Group buying sites are everywhere today. Groupon. WagJag. Steal the Deal. Heck, I even subscribe to one, just to be curious about who is taking advantage. In the rural community where I live, the answer is almost no stores are using them. That’s not surprising.

Why are group buying sites not ideal for rural communities?

  • Volume of traffic coming through your door via the ‘daily deal’ will likely be low. Very low. That means rural stores will almost certainly take a loss by the time the discount loss and margin to the deal operator site are factored in.
  • By sheer population size in rural areas, you will not generate the deal ‘hype’ that retailers in large urban areas will achieve.
  • You may end up simply giving your loyal customers a deeply discounted deal. OK, what’s wrong that?
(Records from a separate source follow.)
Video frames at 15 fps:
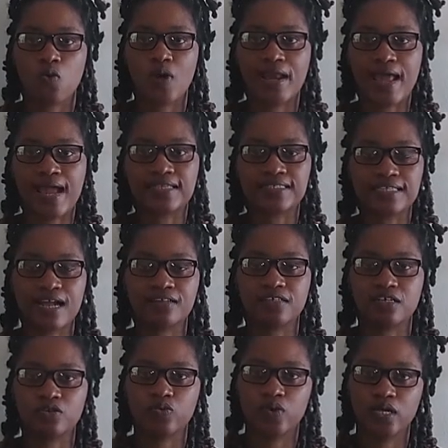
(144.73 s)
when I
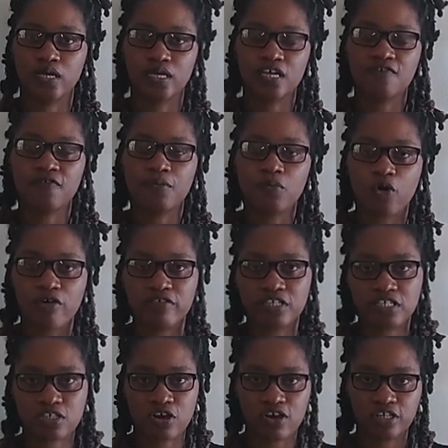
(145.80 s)
started doing even more
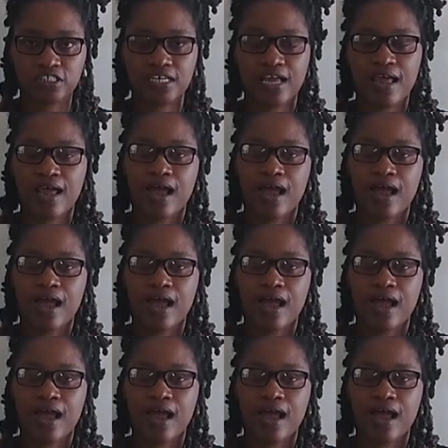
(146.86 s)
research,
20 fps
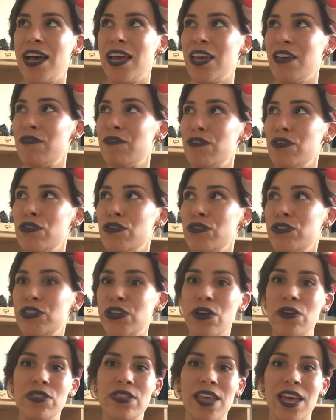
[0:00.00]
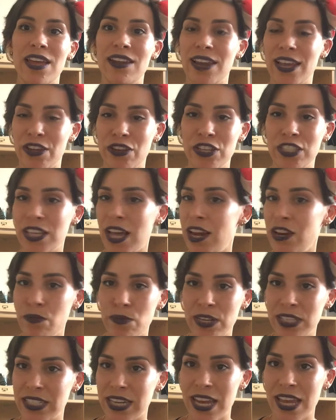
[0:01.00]
if you don't, then like you decide you
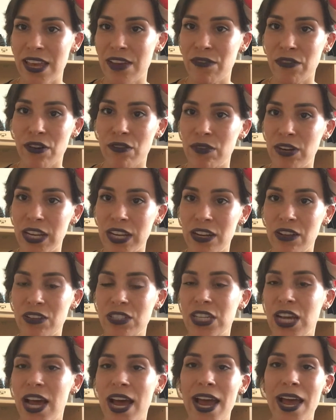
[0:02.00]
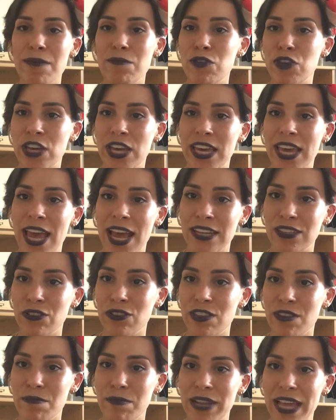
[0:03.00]
want to stay here for a really long time, you can cancel
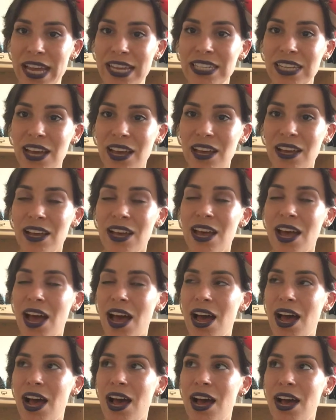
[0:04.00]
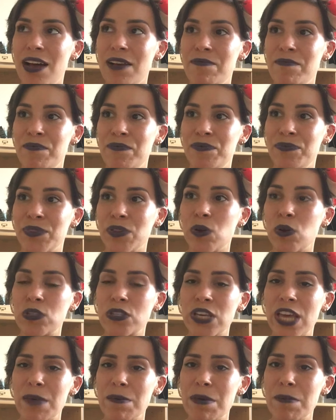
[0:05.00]
them later.
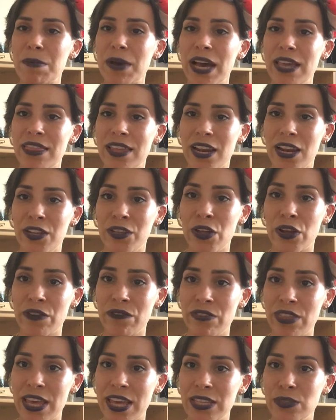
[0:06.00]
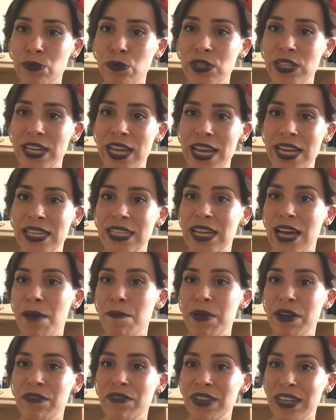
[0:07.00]
Also keep in mind that a lot of things will need a
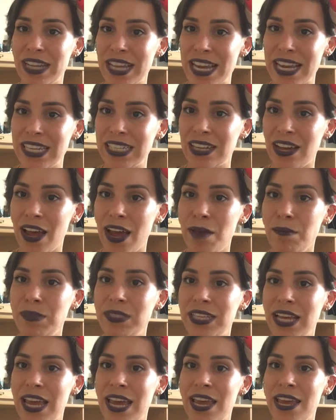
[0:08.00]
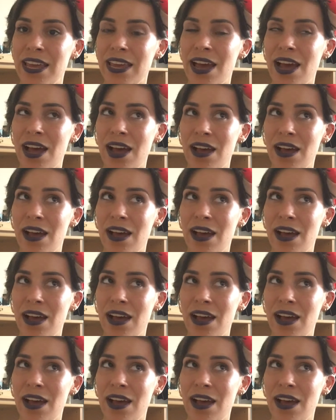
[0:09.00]
bit of lead time. Say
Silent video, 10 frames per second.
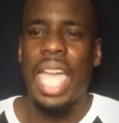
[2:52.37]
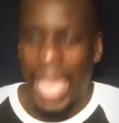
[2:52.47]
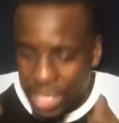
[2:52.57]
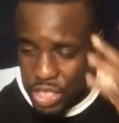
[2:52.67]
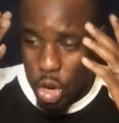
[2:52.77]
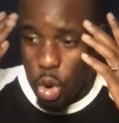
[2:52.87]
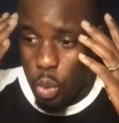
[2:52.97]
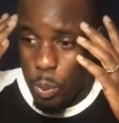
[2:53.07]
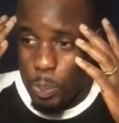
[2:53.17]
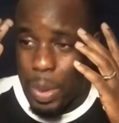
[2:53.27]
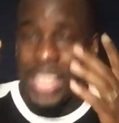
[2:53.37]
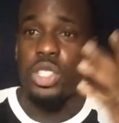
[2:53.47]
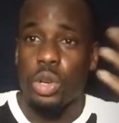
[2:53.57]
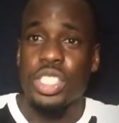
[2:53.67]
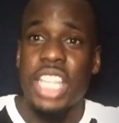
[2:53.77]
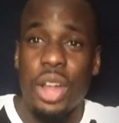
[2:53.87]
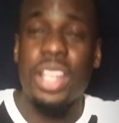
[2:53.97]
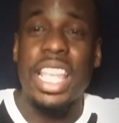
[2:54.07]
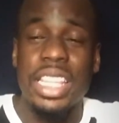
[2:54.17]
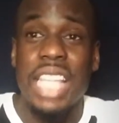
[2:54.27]
And so based on their
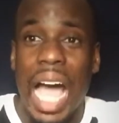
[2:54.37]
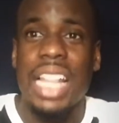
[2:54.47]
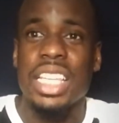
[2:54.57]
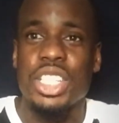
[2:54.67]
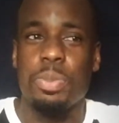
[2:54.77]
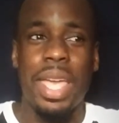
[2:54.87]
knowledge,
Well, you don’t need a daily deal site to act as the middleman for that purpose. That ends up being an even more expensive promotion on your end.
  • Proponents of daily deal sites will tout all the ‘no-brainer’ benefits of social media buzz and word-of-mouth promotion. Duh. Social media, especially, is a tool you should be leveraging on your own. And guess what? It’s FREE.
  • What are your chances for repeat customers after a deal? For example,  a paddleboard shop offered a daily deal at 50% off the cost of a rental. It was still very expensive. You can almost bet that anyone who grabbed that particular deal will NOT pay full price on another given day after the deal expires.
  • Most importantly, many rural retailers operate on thin profit margins. Deep discounting is usually not the answer when you’re watching the bottomline.

Speaking of bottomline, before you jump into a daily deal site, rural businesses would be far better to explore innovative marketing ideas that promote customer service and value. Don’t ever buy into the group buying site pitch that value always means 50% to 80% off.